Она еще важней надула губы и даже щеки, но долго важничать не смогла и улыбнулась во всю ширину дородной морды:
— Ты мой хозяин.
— И на том спасибо, родная.
— Но в деревне хозяйка я!
— Как дети? — все еще неуверенно спросил Лопсяк, так и не снимая рюкзака, который своими лямками нещадно давил мокрые от пота плечи.
— Ты уже многажды дед — всех переженила.
— Даже Зинку? — всполошился Лопсяк.
— Н’Зинге уже тринадцать, — строго напомнила Малаша.
— А где они все?
— В городе. Тут грамотным делать нечего.
— Не думала меня живым увидеть?
— Знала, что ты живой, — уверенно ответила Малаша. — Знала, что ты приедешь.
— От кого?
— Наворожила.
— Старая колдунья?
— Нет, я сама теперь главная колдунья. Старую духи к себе забрали.

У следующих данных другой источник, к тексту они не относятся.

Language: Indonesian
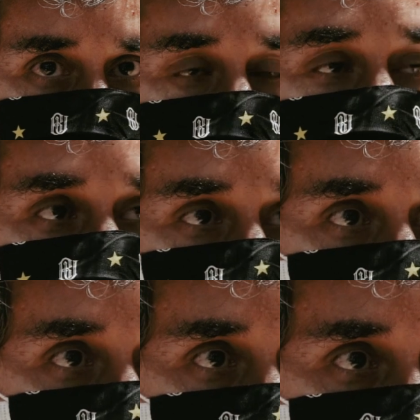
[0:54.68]
menang
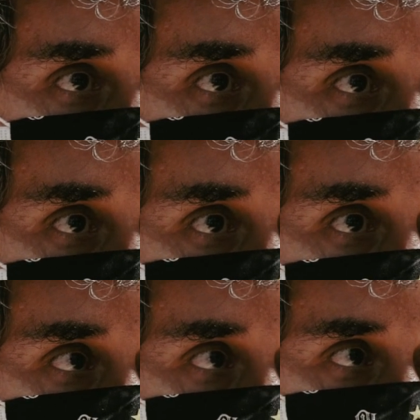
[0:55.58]
yang pertandingan
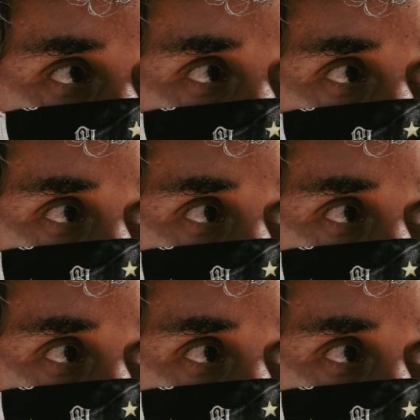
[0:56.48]
besok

Она снова улыбнулась и с простодушностью дикарки притянула его к себе за уши, чмокнула и усадила рядом на трон (бревно, покрытое леопадовой шкурой), который тут же облепили чернокожие ребятишки.
— Внучата, — с нежностью прищурилась Малаша на стриженые головенки.

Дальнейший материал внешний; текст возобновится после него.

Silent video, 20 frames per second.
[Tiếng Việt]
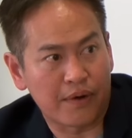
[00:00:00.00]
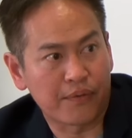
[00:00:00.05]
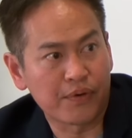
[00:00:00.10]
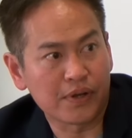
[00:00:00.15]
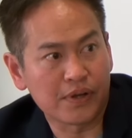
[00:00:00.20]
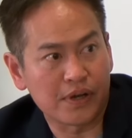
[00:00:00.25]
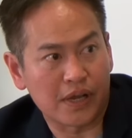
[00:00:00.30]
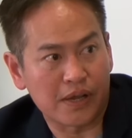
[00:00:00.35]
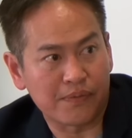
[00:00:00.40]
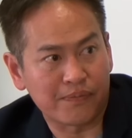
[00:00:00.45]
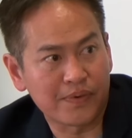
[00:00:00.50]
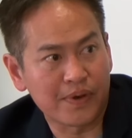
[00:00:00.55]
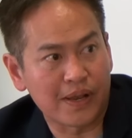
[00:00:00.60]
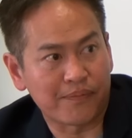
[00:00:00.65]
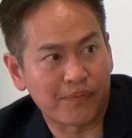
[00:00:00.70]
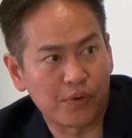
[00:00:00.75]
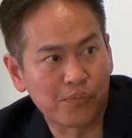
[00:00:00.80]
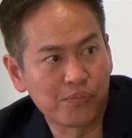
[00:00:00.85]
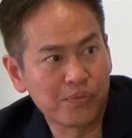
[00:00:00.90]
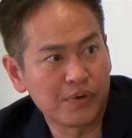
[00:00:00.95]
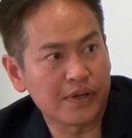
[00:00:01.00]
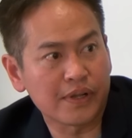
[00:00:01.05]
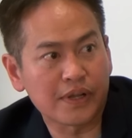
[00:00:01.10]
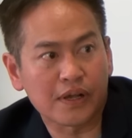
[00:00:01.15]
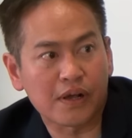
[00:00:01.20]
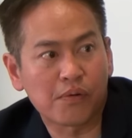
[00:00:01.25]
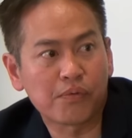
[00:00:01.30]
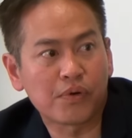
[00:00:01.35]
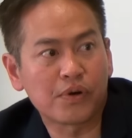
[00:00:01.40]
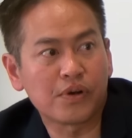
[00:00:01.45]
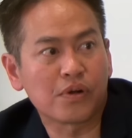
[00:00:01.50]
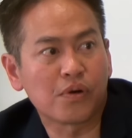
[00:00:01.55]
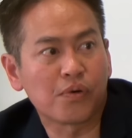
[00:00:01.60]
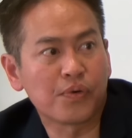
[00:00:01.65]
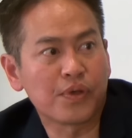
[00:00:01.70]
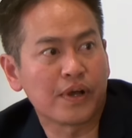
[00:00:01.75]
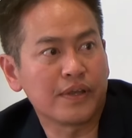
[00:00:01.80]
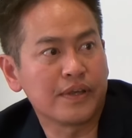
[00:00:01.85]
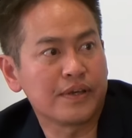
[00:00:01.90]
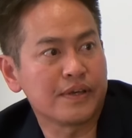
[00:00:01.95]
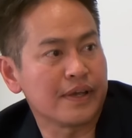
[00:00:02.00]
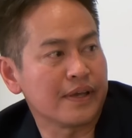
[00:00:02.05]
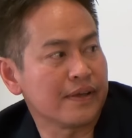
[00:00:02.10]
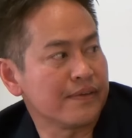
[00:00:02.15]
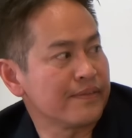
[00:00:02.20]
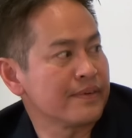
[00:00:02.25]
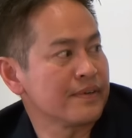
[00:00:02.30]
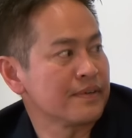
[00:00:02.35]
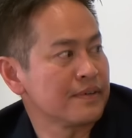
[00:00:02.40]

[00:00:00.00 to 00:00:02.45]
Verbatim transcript: đạo đức nghề nghiệp nó lập đúng đó, thì không có được cố vấn như vậy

— Я сниму рюкзак, Малаша? — неожиданно для самого себя спросил разрешения Лопсяк.
— Снимай и все остальное — сегодня просто пекло.
— А где мне помыться?
— Потом освежишься. Сейчас в деревне праздник будет.
Она щелкнула пальцами — застучали барабаны, и согнутые в три погибели танцоры с копьями пошли выбивать пыль из деревенской площади.
— В честь чего праздник?
— В честь прихода белого хозяина.
В первый же день Лопсяк написал письмо в боливийскую общину, поведал родным о гибели Хуана — Вани. Он совсем не ожидал ответа, но тот пришел всего через месяц. И не только. Старорусы из Боливии, Аргентины, Канады и Австралии быстро списались с ним. Письма были витиеватые, хитроватые, но в конце сходились к одному и тому же вопросу: есть ли в общине у учителя веры Романа неженатая молодежь?
И что тут ответишь? У него и общины–то нет, руссковерующей молодежи и подавно. Вот когда из Бразилии к ним в деревню переселился учитель старорусской веры дедок Пофнутий, Малаша разрешила эту проблему с чисто африканской веротерпимостью — как главная колдунья, «разженила» своих белых сыновей с африканками, определив их служанками в новые семьи мужей. А сыновей женила на прибывших русоверках. Так что никаких конфликтов с родственниками у бывших невесток не случилось. Многоженство в ее деревне — дело обычное. Родственникам бывших жен важнее всего, чтобы дочери остались жить в доме хозяина и не забывали делать родне подарки. Точно так же она поступила и со своими дочерьми, только бывших черных мужей при них не оставила, а заново женила их на подросших черных девочках, подарив каждой невесте богатое приданое.
Вероучитель Пафнутий после долгих нравоучительных бесед на солнцепеке (Малаша никогда не пряталась в тень) окрестил ее, всех детей и внуков. Теперь в деревне всем заправляла не колдунья Малавила, а мать Матрена.
А через пяток лет в глухой мозамбикской деревне среди португальско–малавийской мешанины стала слышна и русская речь — начали вовсю щебетать подросшие внуки Матрены от старорусских невесток и зятьев. И Лопсяк звоном колокольчика открыл для детей «Школу русской жизни» под развесистым деревом.
Старого интуриста Рамона Лопеса не довезли на сочинской «скорой» до больницы.
— Умер с улыбкой на губах, как попы говорят — умиротворенный. И сам из попов, наверное. У него крест на груди.
— Не расслышала, что он вам пропел перед смертью, доктор? — спросила медсестра. — Псалом из церковного репертуара?
— Нет, что–то из старинного, советского, типа: «Вернулся я на Родину… шумят березки встречные… я много лет без отпуска служил в чужом краю».